*Task brief*: Reproduce all of the entries below exactly, without images.

[Saved entries]
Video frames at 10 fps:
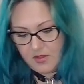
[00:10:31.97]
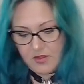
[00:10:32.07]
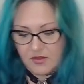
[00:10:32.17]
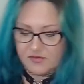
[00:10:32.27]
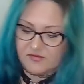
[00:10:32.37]

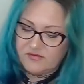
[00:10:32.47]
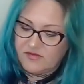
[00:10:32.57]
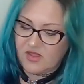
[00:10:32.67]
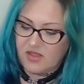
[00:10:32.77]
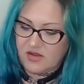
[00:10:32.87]

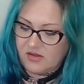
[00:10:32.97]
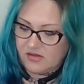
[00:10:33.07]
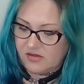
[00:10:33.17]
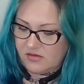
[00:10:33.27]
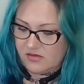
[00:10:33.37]
instead,
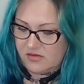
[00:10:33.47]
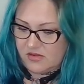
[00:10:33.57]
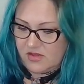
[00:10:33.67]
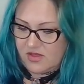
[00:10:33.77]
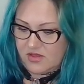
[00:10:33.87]

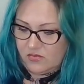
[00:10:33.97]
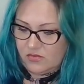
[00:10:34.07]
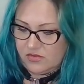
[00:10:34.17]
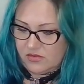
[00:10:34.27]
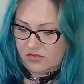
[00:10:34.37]
I
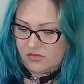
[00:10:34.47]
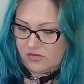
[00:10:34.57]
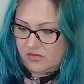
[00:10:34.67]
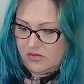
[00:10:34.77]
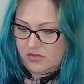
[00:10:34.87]
will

*Answer box*:
Video frames at 10 fps:
[00:10:31.97]
[00:10:32.07]
[00:10:32.17]
[00:10:32.27]
[00:10:32.37]

[00:10:32.47]
[00:10:32.57]
[00:10:32.67]
[00:10:32.77]
[00:10:32.87]

[00:10:32.97]
[00:10:33.07]
[00:10:33.17]
[00:10:33.27]
[00:10:33.37]
instead,
[00:10:33.47]
[00:10:33.57]
[00:10:33.67]
[00:10:33.77]
[00:10:33.87]

[00:10:33.97]
[00:10:34.07]
[00:10:34.17]
[00:10:34.27]
[00:10:34.37]
I
[00:10:34.47]
[00:10:34.57]
[00:10:34.67]
[00:10:34.77]
[00:10:34.87]
will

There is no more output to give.